Many of the clients who come into my shop shy away from using personal stories to illustrate their points, even though it’s one of the most powerful tools a presenter can use. They’ll say things like, “I don’t want the presentation to be all about me,” “I don’t have any good stories,” or, “I can’t reveal too much about myself.” The truth is they just don’t want to be vulnerable. But it’s worth the risk. People are drawn to the transformative power of vulnerability because it’s rare to see influential people share something from their personal lives, especially something that they struggled with, but also because these stories draw people closer to you — and to your message.

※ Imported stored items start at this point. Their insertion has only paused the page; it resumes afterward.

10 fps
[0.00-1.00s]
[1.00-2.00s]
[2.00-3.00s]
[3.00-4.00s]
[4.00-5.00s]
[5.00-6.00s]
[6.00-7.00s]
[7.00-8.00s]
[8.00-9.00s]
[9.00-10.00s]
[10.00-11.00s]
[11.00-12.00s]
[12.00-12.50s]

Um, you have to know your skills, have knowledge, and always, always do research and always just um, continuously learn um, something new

It feels natural to tell stories around the dinner table with friends but somehow our ability to be vulnerable declines in professional settings. So, how do you successfully tell a transformational story about yourself? Use a simple three-act structure. First, you have to establish yourself as likeable so your listeners will root for you. Then, explain how you encountered a problem (at first you resisted, but eventually you accepted the challenge). Then, you conclude by making it self-evident how you changed or transformed in the process. (See the full Hero’s Journey.)
This may seem like a pretty easy formula to follow, but a lot of people have trouble with it. Not only is telling a good story a skill that some have spent a lifetime trying to perfect, but, again, telling a good story means that the main character (in this case, that’s you) must change somehow, which means there must be something worth changing. Translation: You have to be wrong, knocked down, or otherwise at a disadvantage. This isn’t a flattering light to start from, and many people end up cutting this part for fear of damaging their reputation. But it’s the low points of a story that make the high points seem so high, not only by themselves, but by comparison. And like seeing a movie that you know is based on a true story, there’s something even more powerful about hearing highs and the lows straight from the people themselves.

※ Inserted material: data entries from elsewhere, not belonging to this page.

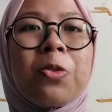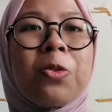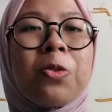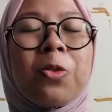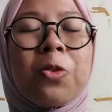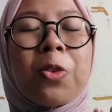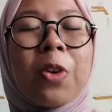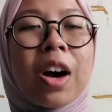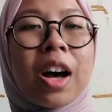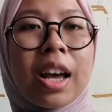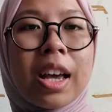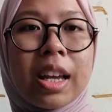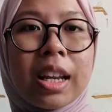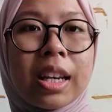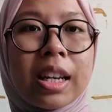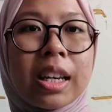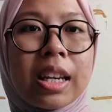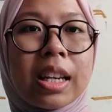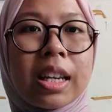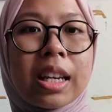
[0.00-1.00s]

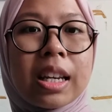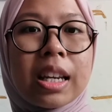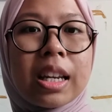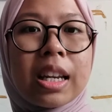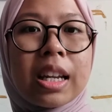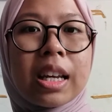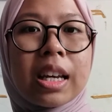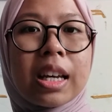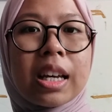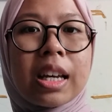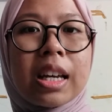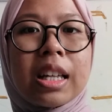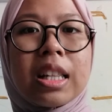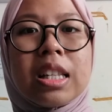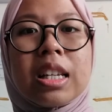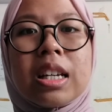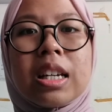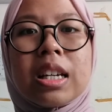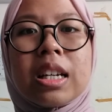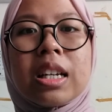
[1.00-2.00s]
find uh,
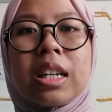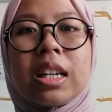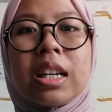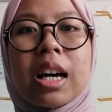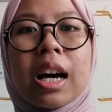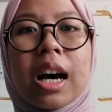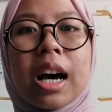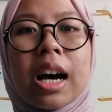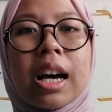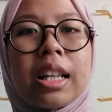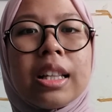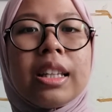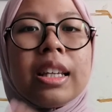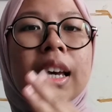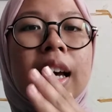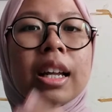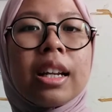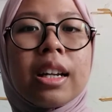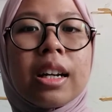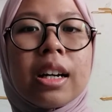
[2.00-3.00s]
the, uh, the
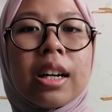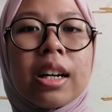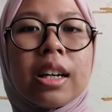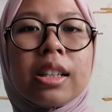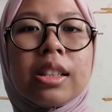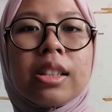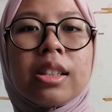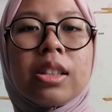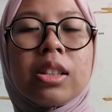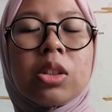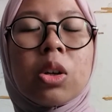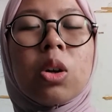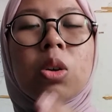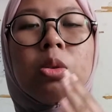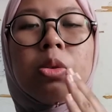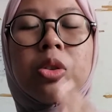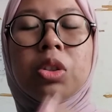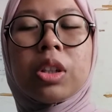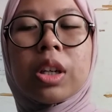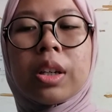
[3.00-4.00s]
other
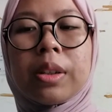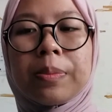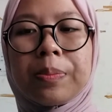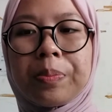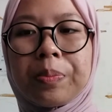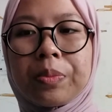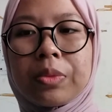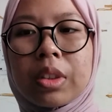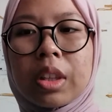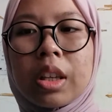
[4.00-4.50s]
solution.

For example, take this TED Talk from ER physician Brian Goldman.
In this talk, Goldman makes the argument that doctors are human and that it’s only by admitting their mistakes that the medical profession will be able to build safeguards that will protect patients. To illustrate his point, Goldman does the unthinkable: He admits to two errors, one that ended up costing a woman her life and one that almost cost a young man his. It would have been very easy for Goldman make his point using stories that he’s overheard or studied. But would his story have been as powerful? Not even close. By telling the story the way he did, Goldman draws attention to his point, but also causes the audience to take a closer look at their own mistakes and the mistakes of others.
So, in your next presentation, when you’re tempted to skip over something that makes you uncomfortable or something that may not show you in the best light, think about why you’re avoiding it. Then, ask yourself, “Is there a message in what I learned that will make my presentation better? And am I brave enough to use it to my advantage?”